[Task goal] Exclude all pictures from your copy of the data below, which should otherwise match exactly.

[Provided information]
[Start of section]

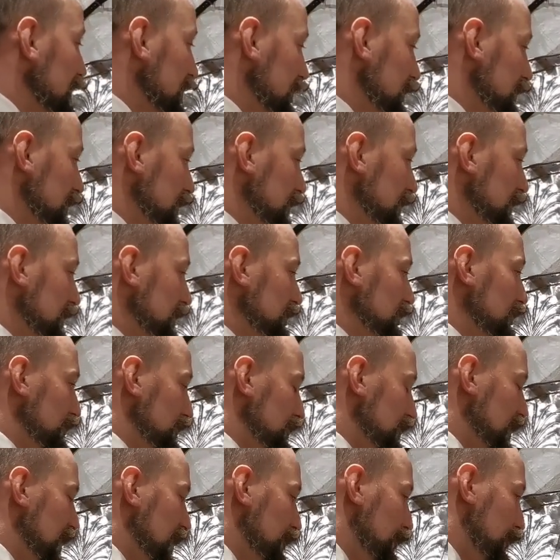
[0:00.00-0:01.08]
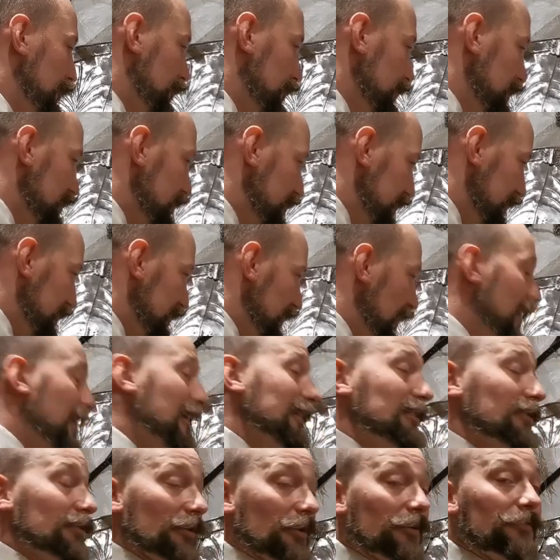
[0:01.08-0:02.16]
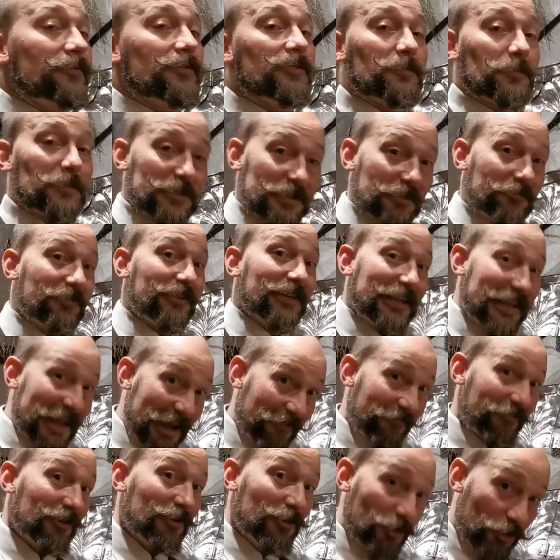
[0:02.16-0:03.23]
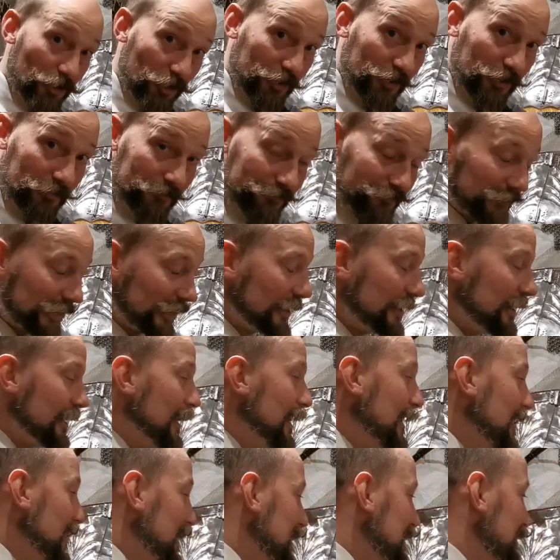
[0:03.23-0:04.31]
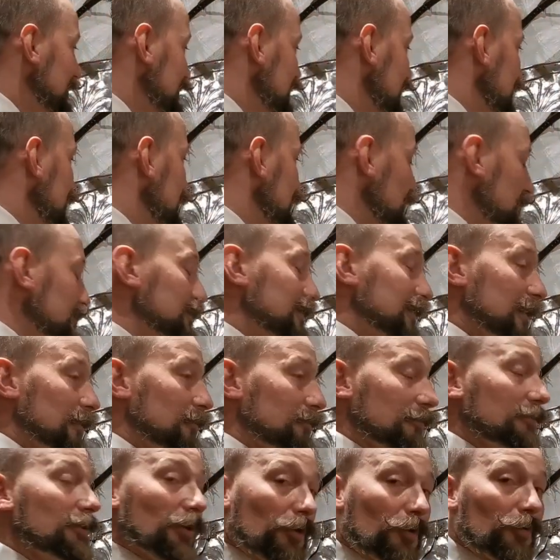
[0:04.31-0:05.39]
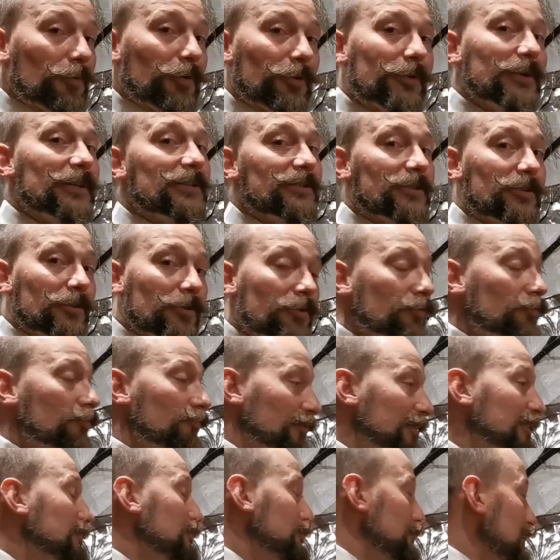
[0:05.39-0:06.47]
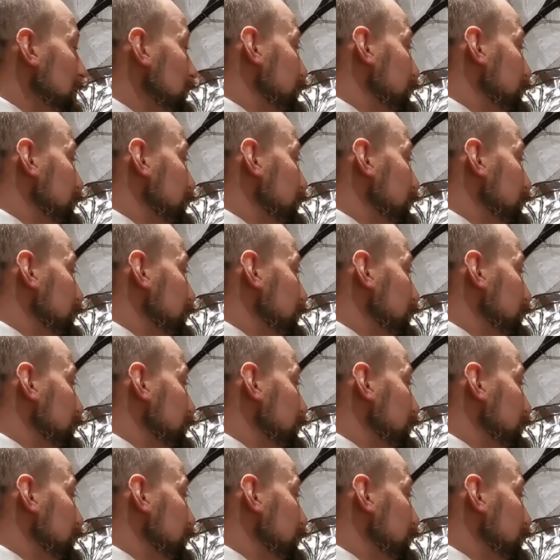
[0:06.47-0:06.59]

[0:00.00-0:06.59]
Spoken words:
Dr. Capel was kind enough to specifically have a look. And it turns out, no, there is no real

[End of section]

[Your solution]
[0:00.00-0:01.08]
[0:01.08-0:02.16]
[0:02.16-0:03.23]
[0:03.23-0:04.31]
[0:04.31-0:05.39]
[0:05.39-0:06.47]
[0:06.47-0:06.59]

[0:00.00-0:06.59]
Spoken words:
Dr. Capel was kind enough to specifically have a look. And it turns out, no, there is no real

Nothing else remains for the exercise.